One of the things Congress failed to complete in its largely disastrous run-up to the end of fiscal year 2017 was a no-brainer: reauthorization of the very popular Children’s Health Insurance Program, better known simply as CHIP.
CHIP, created in 1997, was one of the incremental health-reform initiatives taken during the Clinton administration after the defeat of Hillarycare. It’s a federal-state program that covers about 9 million children and pregnant women who do not otherwise qualify for Medicaid (typically because their incomes are a bit higher than Medicaid allows). The share of the cost covered by the federal government is somewhat somewhat higher than for Medicaid, and that share was increased by the Affordable Care Act.
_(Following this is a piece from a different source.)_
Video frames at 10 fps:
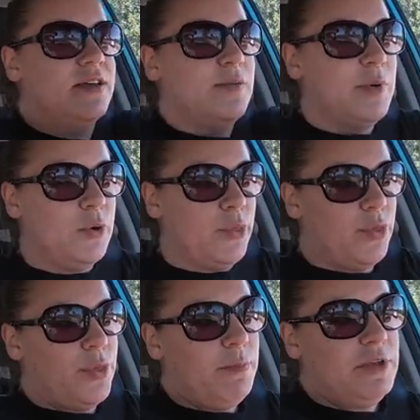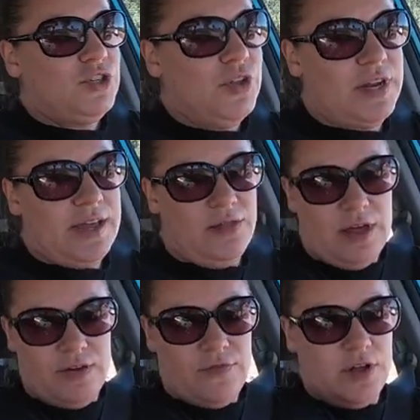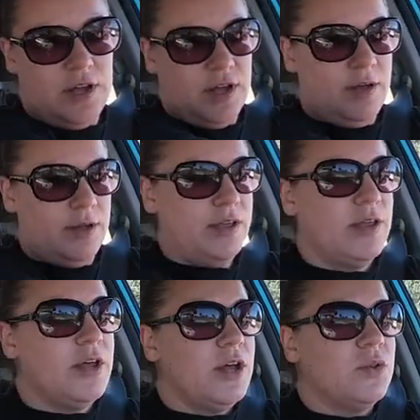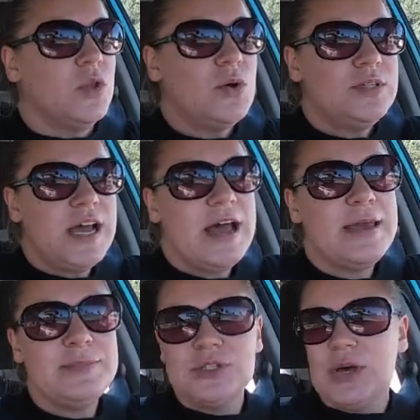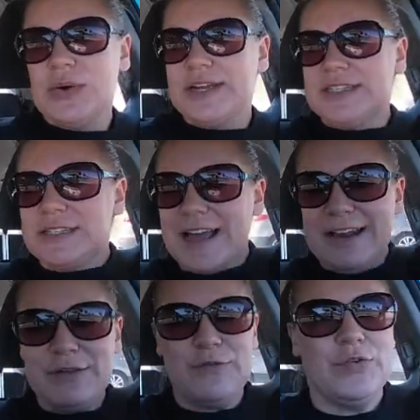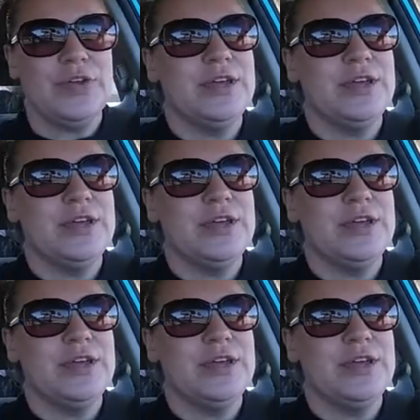both Mitchell and I love alone time, so it's kind of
Many states — covering a majority of children nationally — offer CHIP recipients comprehensive benefits that are identical to Medicaid, though some have skimpier coverage and a few require the payment of premiums.
Unlike Medicaid, CHIP is subject to annual appropriations and regular reauthorizations: It is a grant to states, not an individual entitlement. The current reauthorization ran out on September 30, after desultory efforts in the Senate to extend the program for two years were sidetracked by the last-minute effort to enact the Graham-Cassidy legislation. The lack of urgency was rationalized by the fact that all states have a positive balance of CHIP money, and most could operate the program past the beginning of 2018.
But the delay in reauthorizing CHIP will have real consequences if it lasts much longer. As Talking Points Memo explained, “at least ten states are on track to run out of [CHIP] money by the end of the year.” Utah, home state of the chairman of the Senate committee that oversees CHIP, Orrin Hatch, is already making plans to shut the program down. Five other states —Arizona, Minnesota, Nevada, Texas, and West Virginia — will soon be forced by their own laws to begin winding down the program or freeze enrollment if the feds don’t act. Twenty-one additional states (plus D.C.) are expected to run out of CHIP money in the first quarter of 2018. And virtually all states budgeted for CHIP dollars that are now in limbo.
Unfortunately, the CHIP reauthorization process is getting more, not less, complicated. Hatch and the Finance Committee’s ranking Democrat, Ron Wyden, earlier reached agreement on a bill that would extend CHIP for five years while ending the higher match rate created by ACA after two years. But in the House, CHIP reauthorization is getting entangled with legislation to give hurricane-stricken Puerto Rico a billion dollars in additional Medicaid dollars, and worse yet, with highly controversial proposals to offset the cost, including sharply higher premiums for wealthier Medicare recipients, and a shortened “grace period” for people who miss paying their monthly Obamacare premiums on time.
The longer this all drags on, the more some states will begin curtailing CHIP services, and the more likely it will become that the reauthorization bill will be taken hostage by interest groups looking for must-pass legislation to pull their own pet legislation through Congress. This is a growing crisis largely manufactured by a do-nothing Republican Congress. They can and should still get this right.